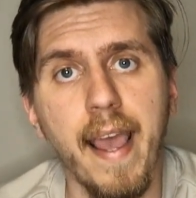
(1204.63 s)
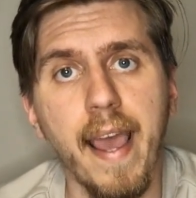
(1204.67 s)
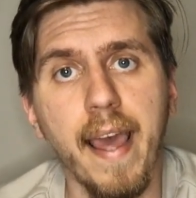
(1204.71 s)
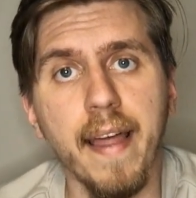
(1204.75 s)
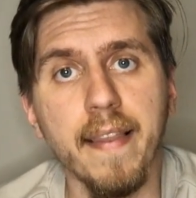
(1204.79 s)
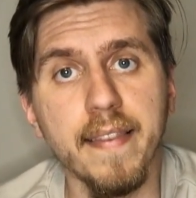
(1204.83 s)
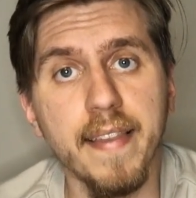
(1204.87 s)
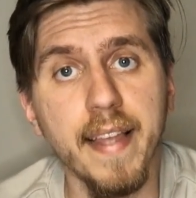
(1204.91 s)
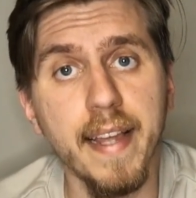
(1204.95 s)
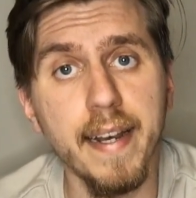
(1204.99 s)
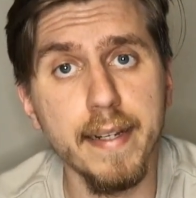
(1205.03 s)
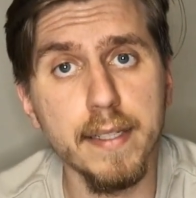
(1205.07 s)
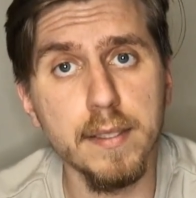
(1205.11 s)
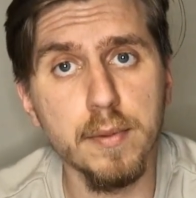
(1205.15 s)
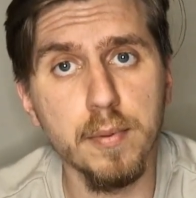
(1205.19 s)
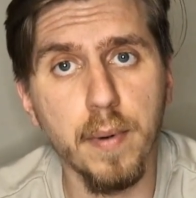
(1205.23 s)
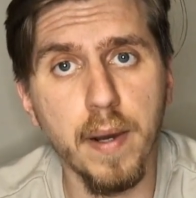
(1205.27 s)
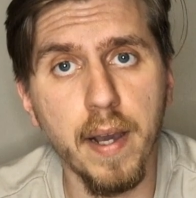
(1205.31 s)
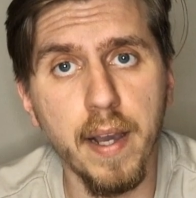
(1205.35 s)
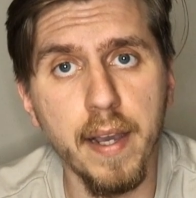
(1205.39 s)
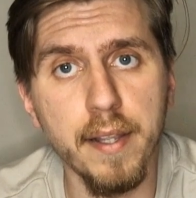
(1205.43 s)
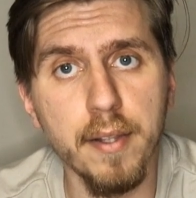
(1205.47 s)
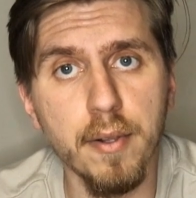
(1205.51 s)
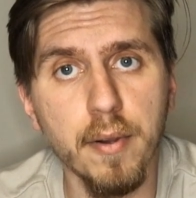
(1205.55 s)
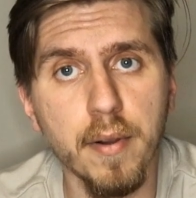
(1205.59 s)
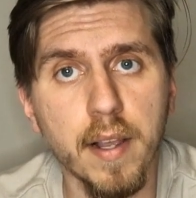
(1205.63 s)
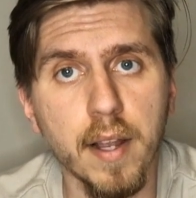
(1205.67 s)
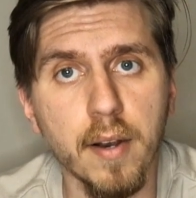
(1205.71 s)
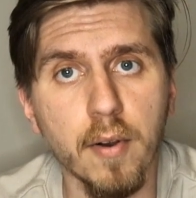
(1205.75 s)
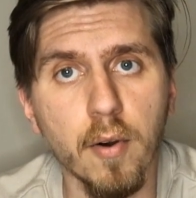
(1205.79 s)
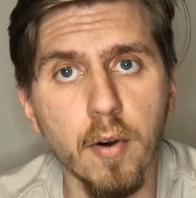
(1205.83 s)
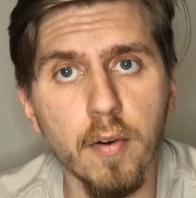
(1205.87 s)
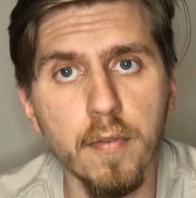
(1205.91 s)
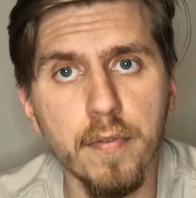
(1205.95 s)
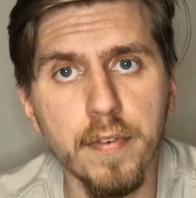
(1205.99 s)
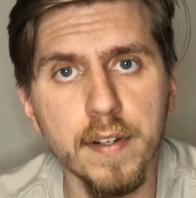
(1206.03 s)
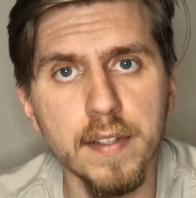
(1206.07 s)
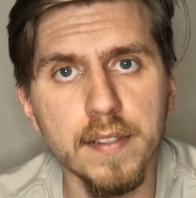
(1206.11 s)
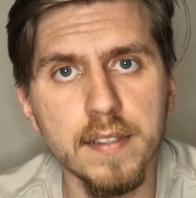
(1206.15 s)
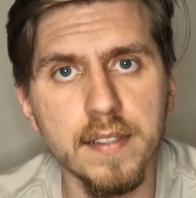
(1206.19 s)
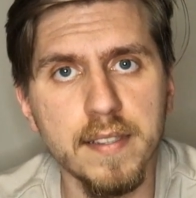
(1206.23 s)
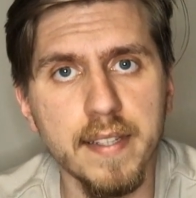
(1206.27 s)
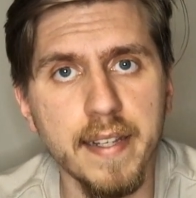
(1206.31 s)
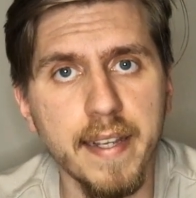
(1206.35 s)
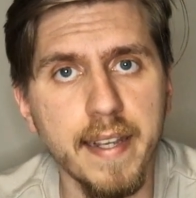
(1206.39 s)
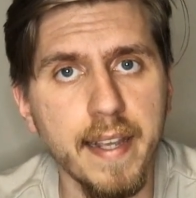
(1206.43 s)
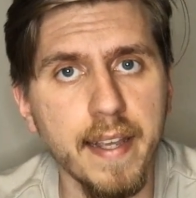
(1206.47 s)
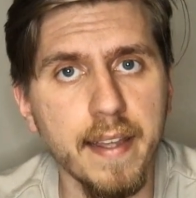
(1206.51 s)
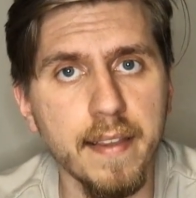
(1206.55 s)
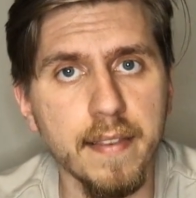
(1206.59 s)
And that is why you can often
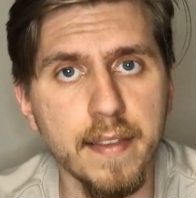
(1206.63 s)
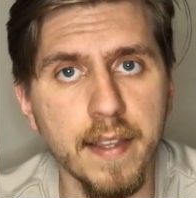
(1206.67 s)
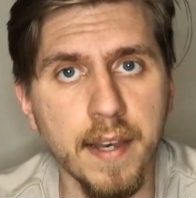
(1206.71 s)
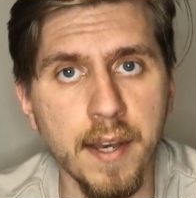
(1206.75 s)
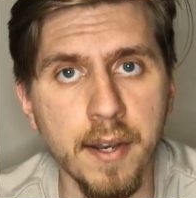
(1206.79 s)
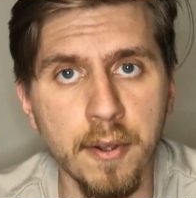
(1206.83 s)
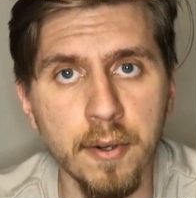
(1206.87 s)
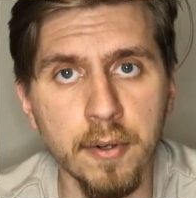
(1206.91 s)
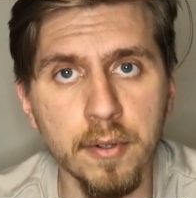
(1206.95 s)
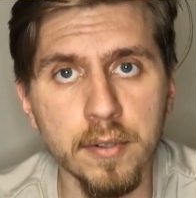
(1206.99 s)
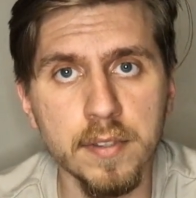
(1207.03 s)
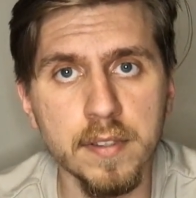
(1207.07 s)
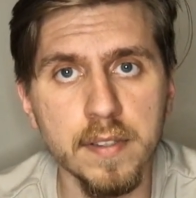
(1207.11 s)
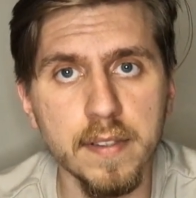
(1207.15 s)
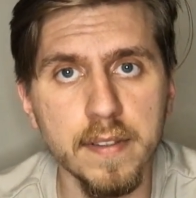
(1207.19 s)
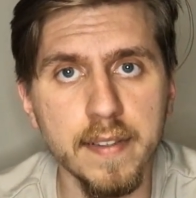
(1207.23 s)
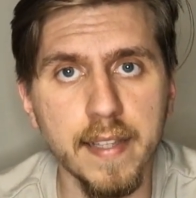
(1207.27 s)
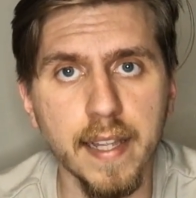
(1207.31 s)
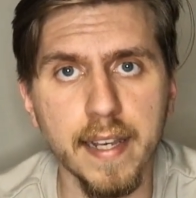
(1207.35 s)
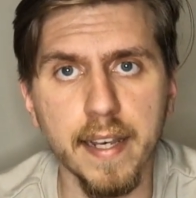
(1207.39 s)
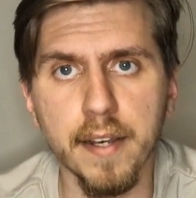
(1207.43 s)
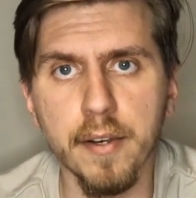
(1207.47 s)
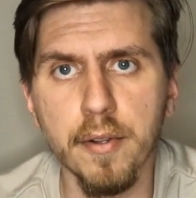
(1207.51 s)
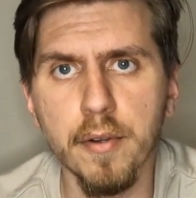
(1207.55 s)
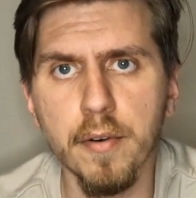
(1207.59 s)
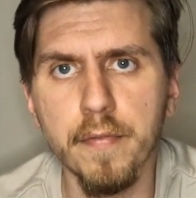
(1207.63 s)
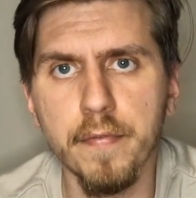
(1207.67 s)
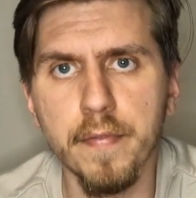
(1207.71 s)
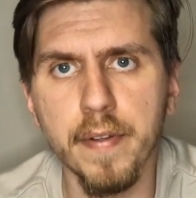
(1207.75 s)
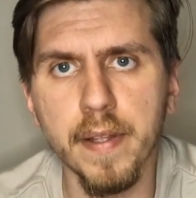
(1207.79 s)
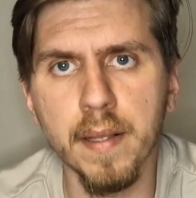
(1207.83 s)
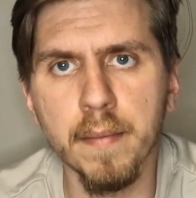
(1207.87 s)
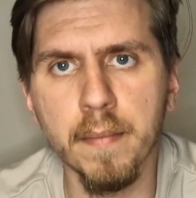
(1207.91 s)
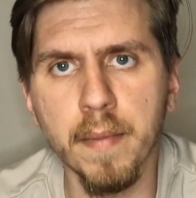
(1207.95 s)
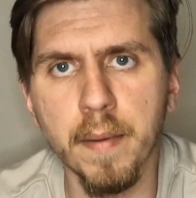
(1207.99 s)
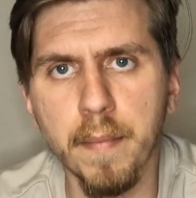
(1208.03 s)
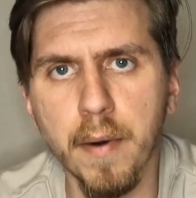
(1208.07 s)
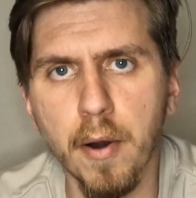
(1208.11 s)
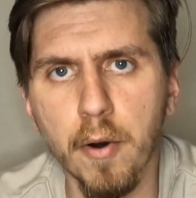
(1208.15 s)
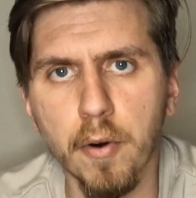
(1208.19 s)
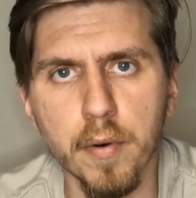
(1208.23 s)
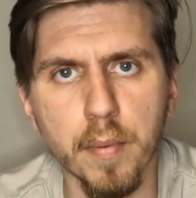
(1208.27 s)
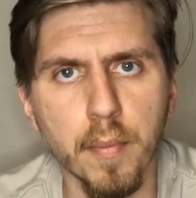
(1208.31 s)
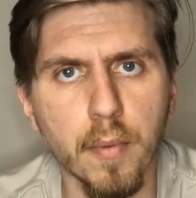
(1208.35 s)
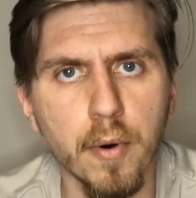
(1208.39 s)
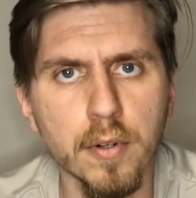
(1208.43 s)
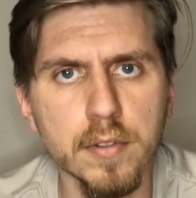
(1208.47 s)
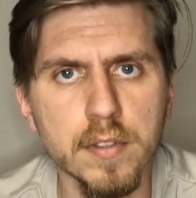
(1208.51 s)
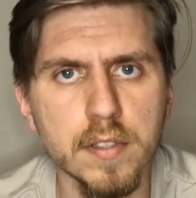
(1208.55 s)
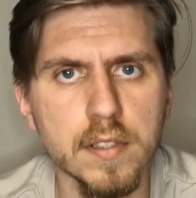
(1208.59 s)
see in the news that a new film
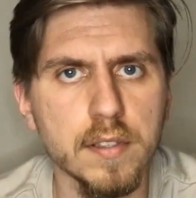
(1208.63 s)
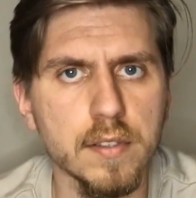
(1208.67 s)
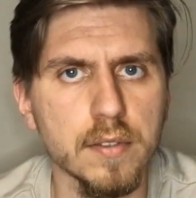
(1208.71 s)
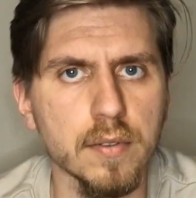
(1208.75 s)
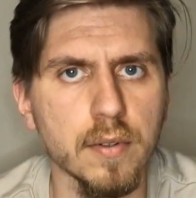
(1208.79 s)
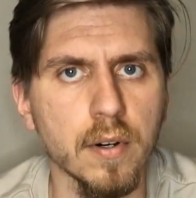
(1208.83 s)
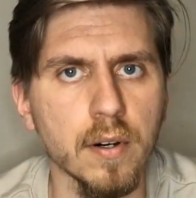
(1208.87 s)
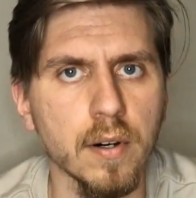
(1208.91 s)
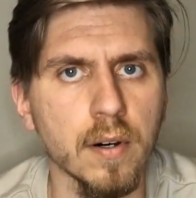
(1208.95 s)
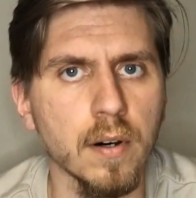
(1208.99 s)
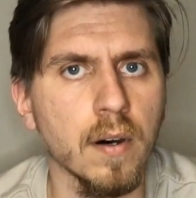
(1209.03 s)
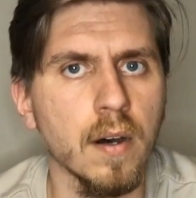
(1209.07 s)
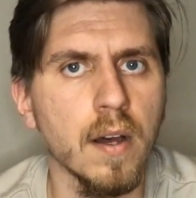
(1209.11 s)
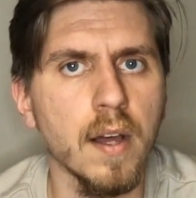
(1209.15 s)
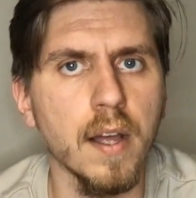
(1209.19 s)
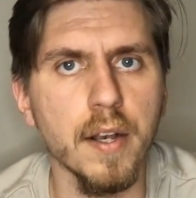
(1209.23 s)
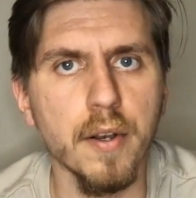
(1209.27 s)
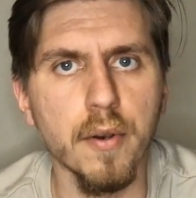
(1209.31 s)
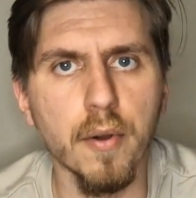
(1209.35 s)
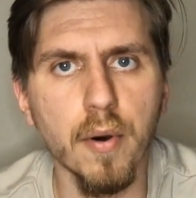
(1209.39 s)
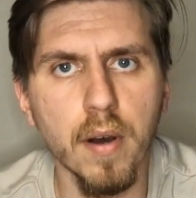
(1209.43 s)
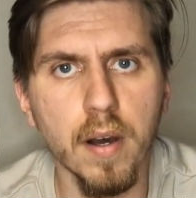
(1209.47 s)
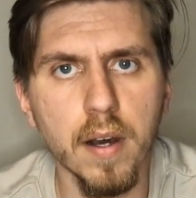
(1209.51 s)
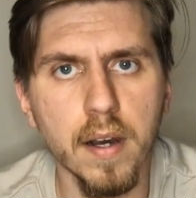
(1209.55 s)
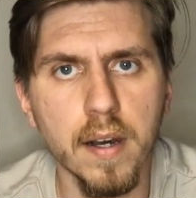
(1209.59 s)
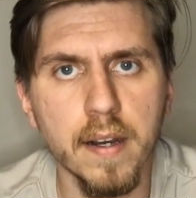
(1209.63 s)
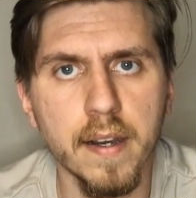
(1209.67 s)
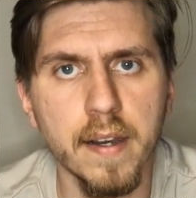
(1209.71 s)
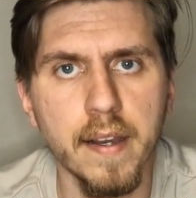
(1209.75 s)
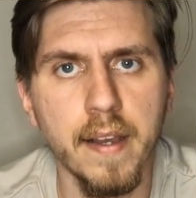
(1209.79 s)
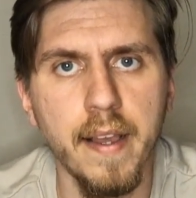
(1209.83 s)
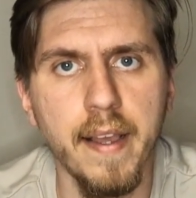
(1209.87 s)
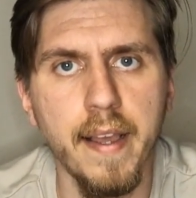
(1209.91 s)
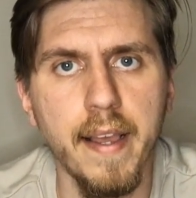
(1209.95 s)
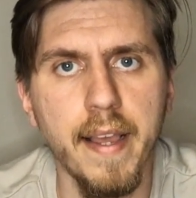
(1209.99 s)
about Moses or Noah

※ ※ ※

* _Task instructions_
Begin with the first line of the records and repeat every line up to the one with "(1206.99 s)", counting that line too. Pictures are not part of the copy.

* _Solution for this task_
(1204.63 s)
(1204.67 s)
(1204.71 s)
(1204.75 s)
(1204.79 s)
(1204.83 s)
(1204.87 s)
(1204.91 s)
(1204.95 s)
(1204.99 s)
(1205.03 s)
(1205.07 s)
(1205.11 s)
(1205.15 s)
(1205.19 s)
(1205.23 s)
(1205.27 s)
(1205.31 s)
(1205.35 s)
(1205.39 s)
(1205.43 s)
(1205.47 s)
(1205.51 s)
(1205.55 s)
(1205.59 s)
(1205.63 s)
(1205.67 s)
(1205.71 s)
(1205.75 s)
(1205.79 s)
(1205.83 s)
(1205.87 s)
(1205.91 s)
(1205.95 s)
(1205.99 s)
(1206.03 s)
(1206.07 s)
(1206.11 s)
(1206.15 s)
(1206.19 s)
(1206.23 s)
(1206.27 s)
(1206.31 s)
(1206.35 s)
(1206.39 s)
(1206.43 s)
(1206.47 s)
(1206.51 s)
(1206.55 s)
(1206.59 s)
And that is why you can often
(1206.63 s)
(1206.67 s)
(1206.71 s)
(1206.75 s)
(1206.79 s)
(1206.83 s)
(1206.87 s)
(1206.91 s)
(1206.95 s)
(1206.99 s)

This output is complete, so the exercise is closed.